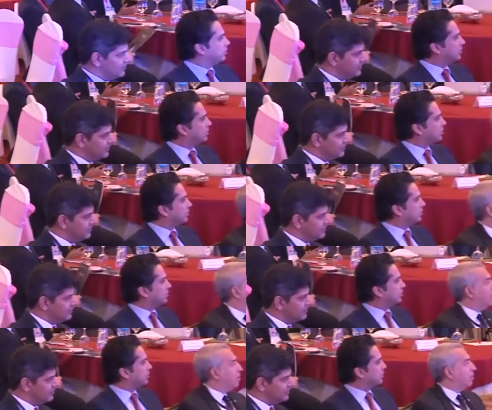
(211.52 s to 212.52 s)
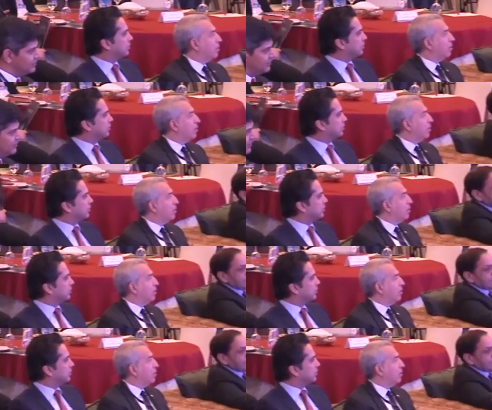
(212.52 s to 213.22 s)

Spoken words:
(no one is talking)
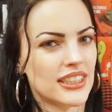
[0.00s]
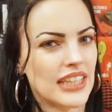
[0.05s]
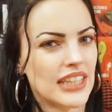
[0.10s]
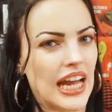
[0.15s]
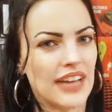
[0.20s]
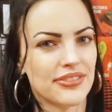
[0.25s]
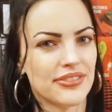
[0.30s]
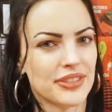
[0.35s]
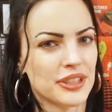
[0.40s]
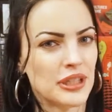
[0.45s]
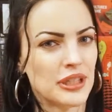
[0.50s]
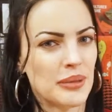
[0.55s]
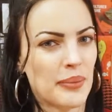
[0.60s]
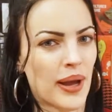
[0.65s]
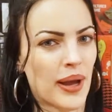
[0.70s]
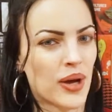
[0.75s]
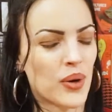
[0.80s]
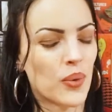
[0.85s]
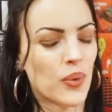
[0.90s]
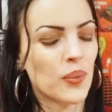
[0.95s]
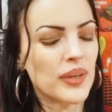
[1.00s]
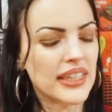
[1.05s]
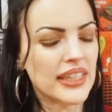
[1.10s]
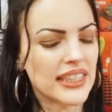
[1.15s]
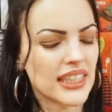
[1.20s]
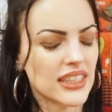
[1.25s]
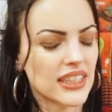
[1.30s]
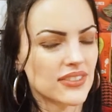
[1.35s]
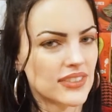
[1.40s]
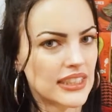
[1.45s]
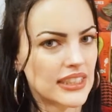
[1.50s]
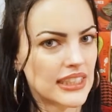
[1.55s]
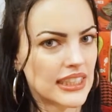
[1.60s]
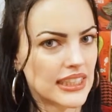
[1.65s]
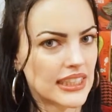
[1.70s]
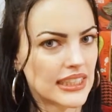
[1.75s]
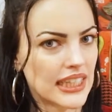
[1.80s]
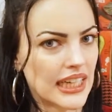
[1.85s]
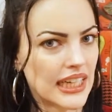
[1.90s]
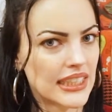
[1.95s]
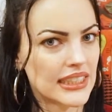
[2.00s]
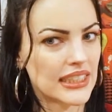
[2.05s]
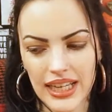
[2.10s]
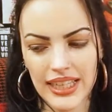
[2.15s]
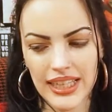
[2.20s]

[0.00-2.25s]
after about a week of eating that.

Description of the task: All of the material goes into the answer exactly as it stands, except for the pictures.

Reply to the exercise:
(211.52 s to 212.52 s)
(212.52 s to 213.22 s)

Spoken words:
(no one is talking)
[0.00s]
[0.05s]
[0.10s]
[0.15s]
[0.20s]
[0.25s]
[0.30s]
[0.35s]
[0.40s]
[0.45s]
[0.50s]
[0.55s]
[0.60s]
[0.65s]
[0.70s]
[0.75s]
[0.80s]
[0.85s]
[0.90s]
[0.95s]
[1.00s]
[1.05s]
[1.10s]
[1.15s]
[1.20s]
[1.25s]
[1.30s]
[1.35s]
[1.40s]
[1.45s]
[1.50s]
[1.55s]
[1.60s]
[1.65s]
[1.70s]
[1.75s]
[1.80s]
[1.85s]
[1.90s]
[1.95s]
[2.00s]
[2.05s]
[2.10s]
[2.15s]
[2.20s]

[0.00-2.25s]
after about a week of eating that.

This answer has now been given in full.